Maps, Data, & GIS Centre, The Lloyd Reeds Map Collection, McMaster University
Hours: Monday–Friday 9am–5pm
Location: Mills Memorial Library, 1st Floor, Room L102, McMaster University, 1280 Main Street West, Hamilton, ON L8S 4P5
Telephone: 905-525-9140; Maps ext. 24745; Data ext. 23848; GIS ext. 28043
Email: Maps mapref@mcmaster.ca; Data libdata@mcmaster.ca; GIS libgis@mcmaster.ca
Access: Open to all McMaster University students and the general public
Website address: http://library.mcmaster.ca/maps/
The Lloyd Reeds Map Collection contains more than 130,000 paper maps, 18,000 air photos, and 3,000 atlases. The Collection contains historical maps, documenting the development of cities, and sometimes includes names of property owners on lots. The oldest map of the Hamilton area in the Collection is an original survey by the British surveyor, Augustus Jones, dated 1791. Some of the 19thcentury historic maps of Hamilton have been digitized and can be viewed online through the McMaster Digital Archive. The Collection also includes fire insurance plans, which date back to 1898 for Hamilton, and provide a detailed mapping of the city. Each set of fire insurance plans for the city of Hamilton consists of hundreds of pages of maps covering the city at the individual house level, block by block. The 1898 and 1911 sets are available online. The 1947 and 1964 sets are still under copyright and can be viewed in the Map Collection. The Collection also has city directories for Hamilton for every year beginning in 1853, which can be viewed in paper or microfilm format. They list who or what is located at every municipal address. The older ones also include additional information, such as occupation. The city directories are particularly useful when used in conjunction with the fire insurance plans for building a profile of a neighbourhood from a hundred years ago, such as type of housing, density, occupations, ethnicity, etc. The Collection contains thousands of aerial photographs of Hamilton, dating from 1919 to the present. The indexes can be found here. The Collection also has topographic maps of Hamilton for each decade beginning in 1909. These maps illustrate the expansion of industry, road networks, and the growth of the city. The Collection contains neighbourhood land-use maps indicating the breakdown of commercial, industrial, residential and institutional areas within Hamilton dating to the 1970s. The Collection has a variety of atlases on health and disease covering different parts of the world, which can contain epidemiological maps.

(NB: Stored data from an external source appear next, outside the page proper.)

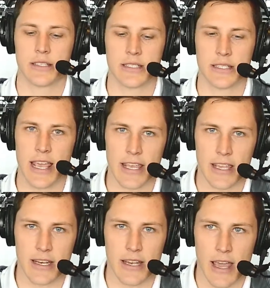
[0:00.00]

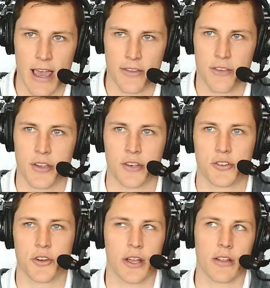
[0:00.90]
taken as
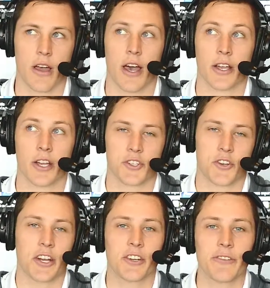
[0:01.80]

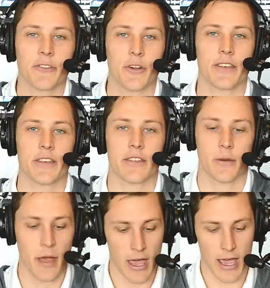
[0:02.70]
constructive
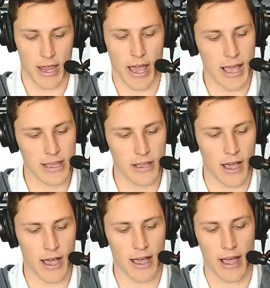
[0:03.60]
criticism, and
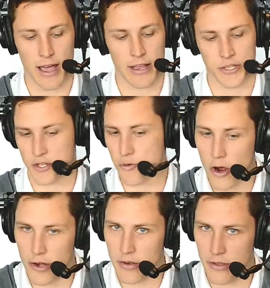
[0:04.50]
I just
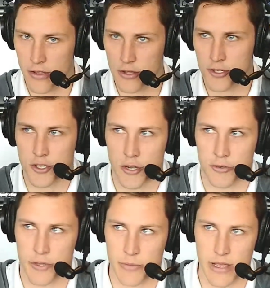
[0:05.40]
want this show
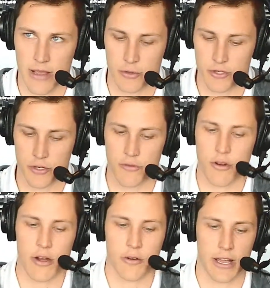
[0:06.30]
to be able to
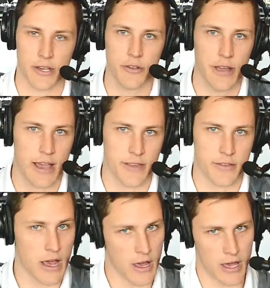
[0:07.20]
grow and you guys
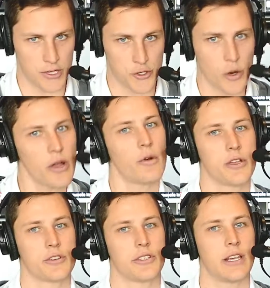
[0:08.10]
enjoy what
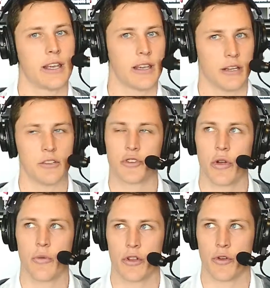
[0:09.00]
you're seeing and
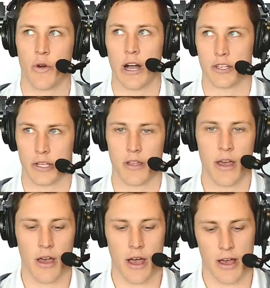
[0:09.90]
enjoy what you're watching.
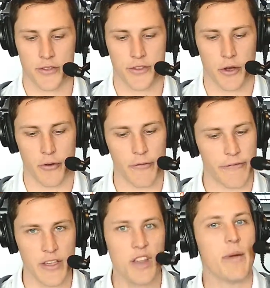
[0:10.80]
So
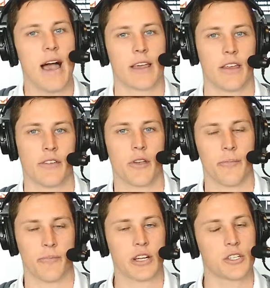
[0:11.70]
feedback is
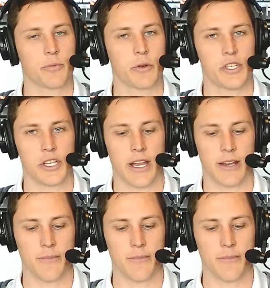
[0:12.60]
much appreciated.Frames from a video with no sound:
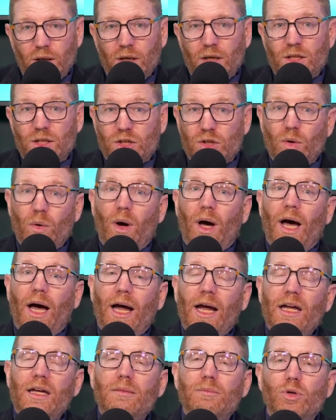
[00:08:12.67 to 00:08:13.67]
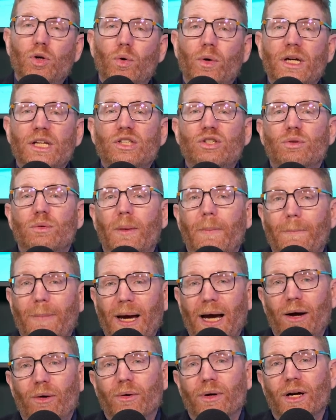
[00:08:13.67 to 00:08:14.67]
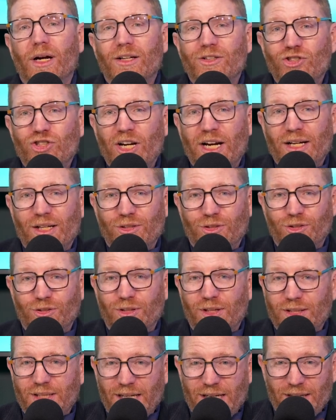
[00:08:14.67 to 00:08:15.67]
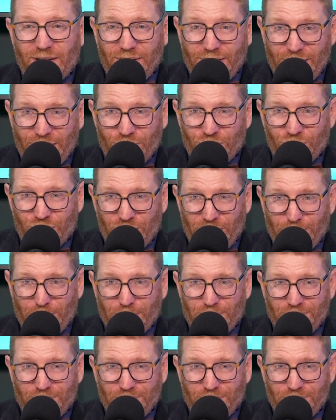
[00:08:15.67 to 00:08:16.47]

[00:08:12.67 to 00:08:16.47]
So I am going to empower a janitor to take leadership.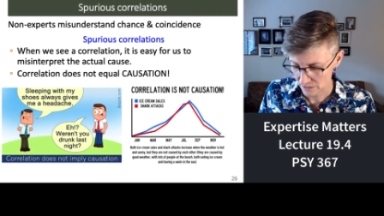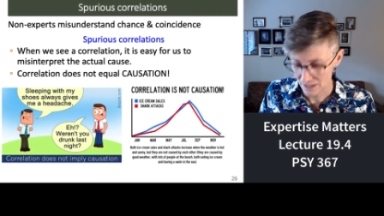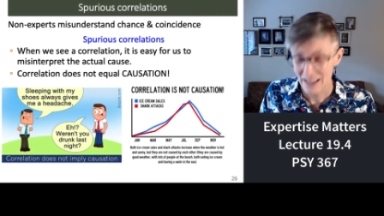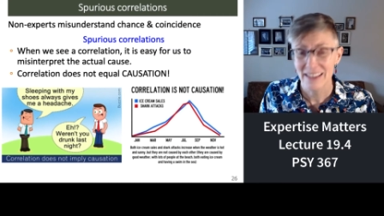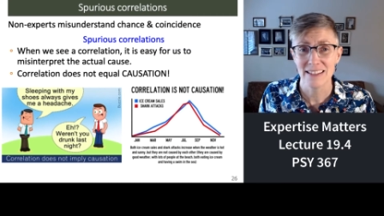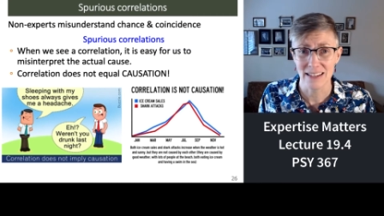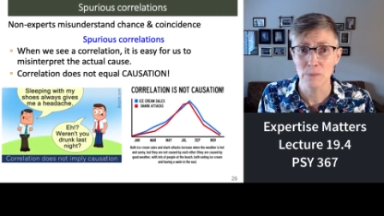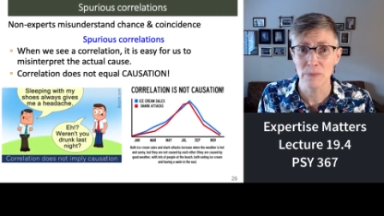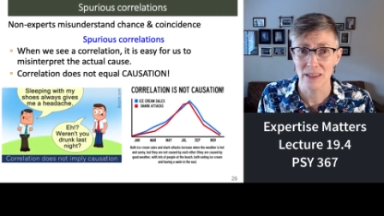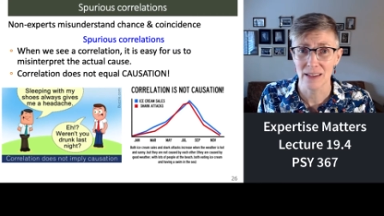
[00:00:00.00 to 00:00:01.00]
Same
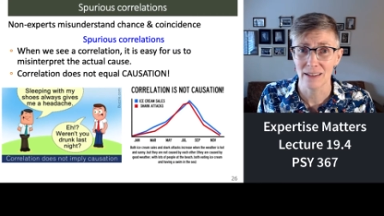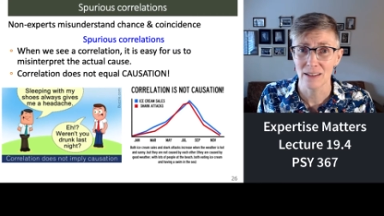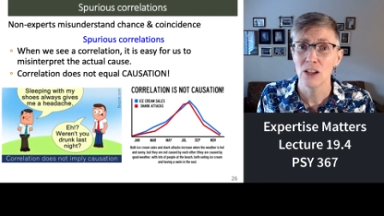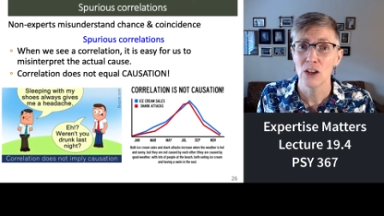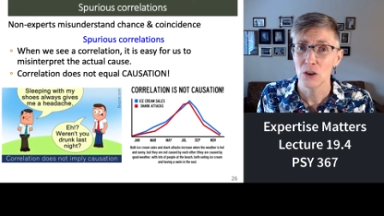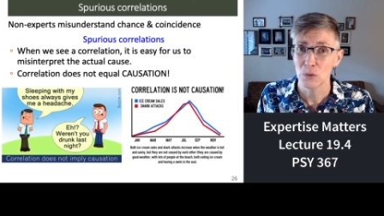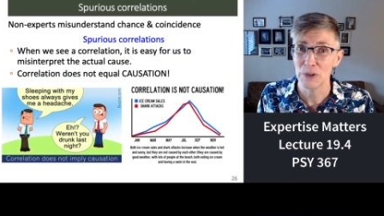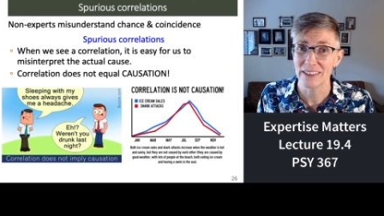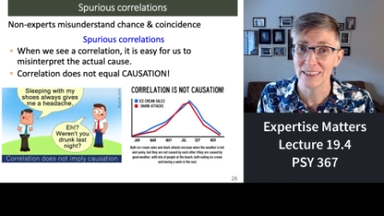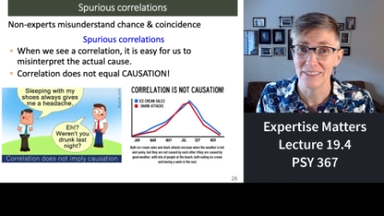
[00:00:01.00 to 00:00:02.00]
thing with
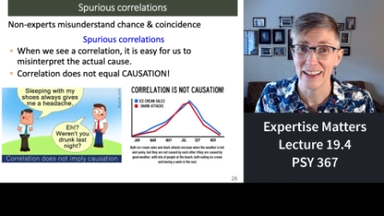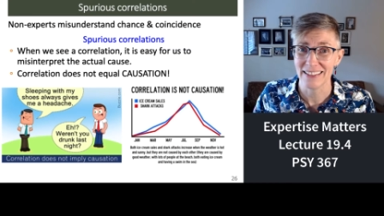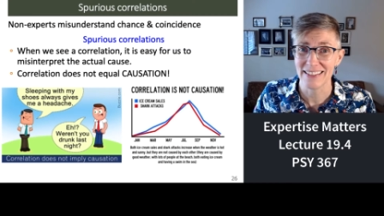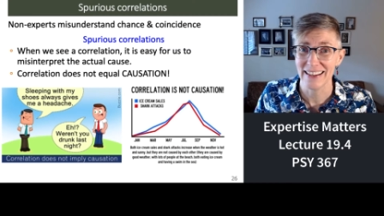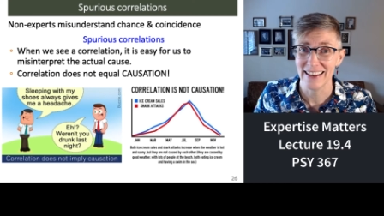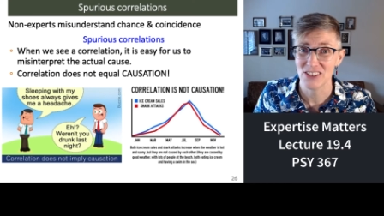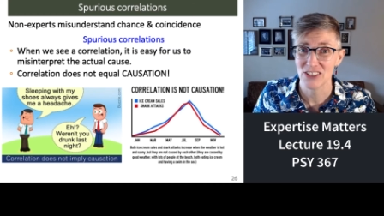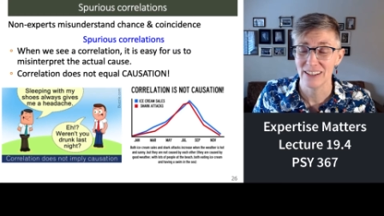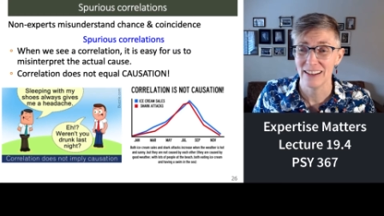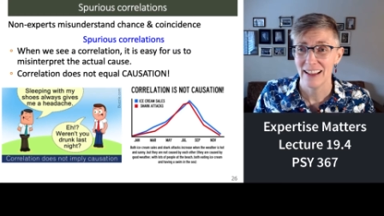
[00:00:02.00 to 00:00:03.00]
the vaccination
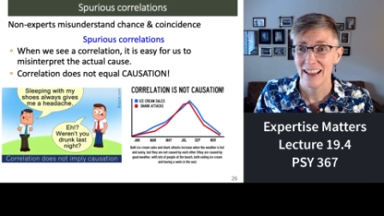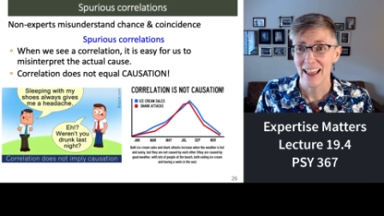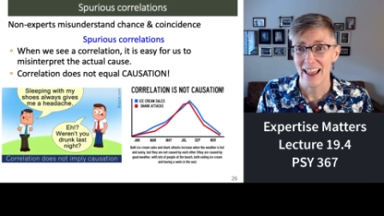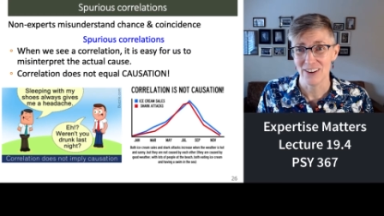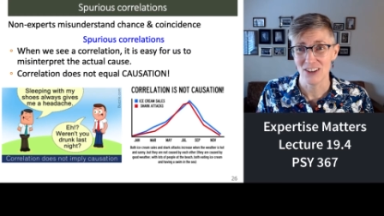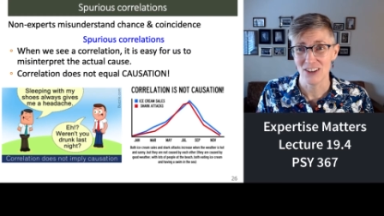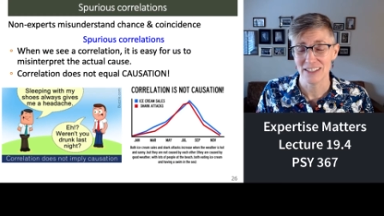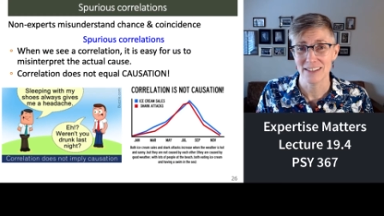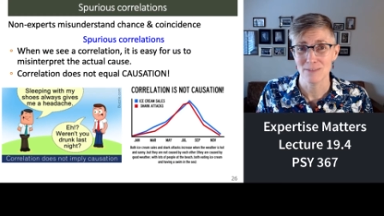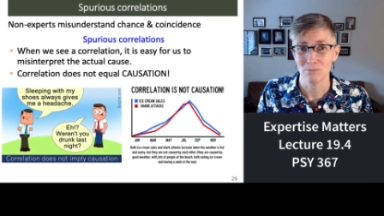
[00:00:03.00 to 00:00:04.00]
and autism.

The Data centre provides access to statistical information that can be useful for mapping, such as government survey and census data. The majority of the information available online is recent, covering the last 15 years. A useful source for online health statistics is the Canadian Health Institute for Health Information. Older government publications are available on the 2ndfloor of Mills Library.
The McMaster community has access to GIS (Geographic Information System) through the Scholars GeoPortal (off-campus users must log in to the library). The Portal provides online access to a great deal of geospatial data. Students can search or browse for data, view it on a map, and then download parts or entire datasets. Users can browse data by subject, keywords or data provider. For example, the subject category Human Health and Disease has 21 subsections, including Children’s Treatment Centre Locations, Hospital Locations, and Public Health Unit Office Locations, among others, which can be populated onto the map. Examples of keyword categories include water, roads, and census. The GIS team are also available to help create maps and populate statistics onto historical maps.